The situation is forcing Democrats and President Obama to consider whether they would agree to an extension through the end of 2015, in exchange for a promise from the GOP that there will finally be a long-term deal down the road. The highway fund has operated for years on short-term patches.

“We want to see what the Republican plan is. That’s the bottom line,” said Sen. Charles E. Schumer, New York Democrat. “We don’t like a patch. We don’t like a short-term extension. But we’re not going to prejudge anything in a vacuum. Let’s see what they have.”

White House press secretary Josh Earnest also straddled the line Thursday, saying it proposed a system of business tax reforms to pay for the $478 billion transportation bill it prefers, although it differs from the Ryan plan.

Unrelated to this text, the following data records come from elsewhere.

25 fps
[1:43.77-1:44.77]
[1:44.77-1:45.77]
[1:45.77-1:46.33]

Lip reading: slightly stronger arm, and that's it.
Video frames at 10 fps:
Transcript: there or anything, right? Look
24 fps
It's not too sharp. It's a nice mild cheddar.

“I’m not willing to make a public declaration one way or the other right now, other than at some point, Congress needs to get serious about making a long-term commitment to investing in our country’s infrastructure,” he said.

In the meantime, Transportation Secretary Anthony Foxx said $2 billion worth of projects have been pulled or delayed because Congress hasn’t passed a long-term plan. “I think we’ve already seen some damage inflicted on the system,” he said.

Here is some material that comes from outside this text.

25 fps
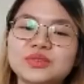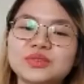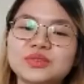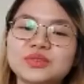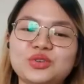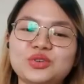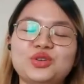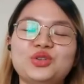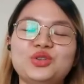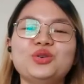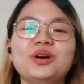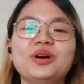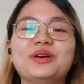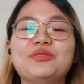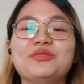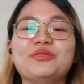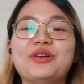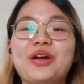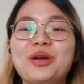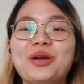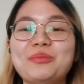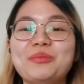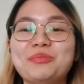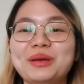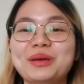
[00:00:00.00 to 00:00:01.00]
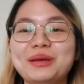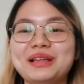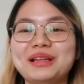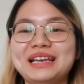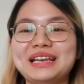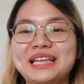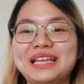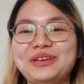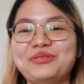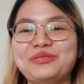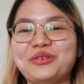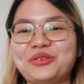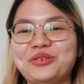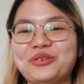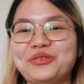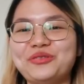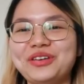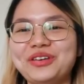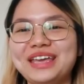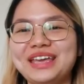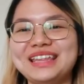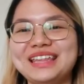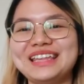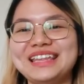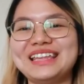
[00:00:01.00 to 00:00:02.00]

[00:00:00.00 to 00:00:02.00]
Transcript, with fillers: So you took a very big leap of faith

A long-term deal has eluded lawmakers for years, and there are still a number of potential hurdles. Some lawmakers are eyeing the transportation bill as a vehicle to debate the Export-Import Bank, an agency that finances the sale of U.S. exports to international buyers, but whose authority to strike new deals expired at the end of June.

Sen. Marco Rubio, Florida Republican and 2016 presidential candidate who opposes the bank, told Ex-Im’s supporters Thursday to back off.

“The bank’s charter has expired, and it should stay closed for business,” he said. “Congress should reject any effort to resuscitate it by attaching a reauthorization to a highway bill or any other ‘must pass’ bill being considered.”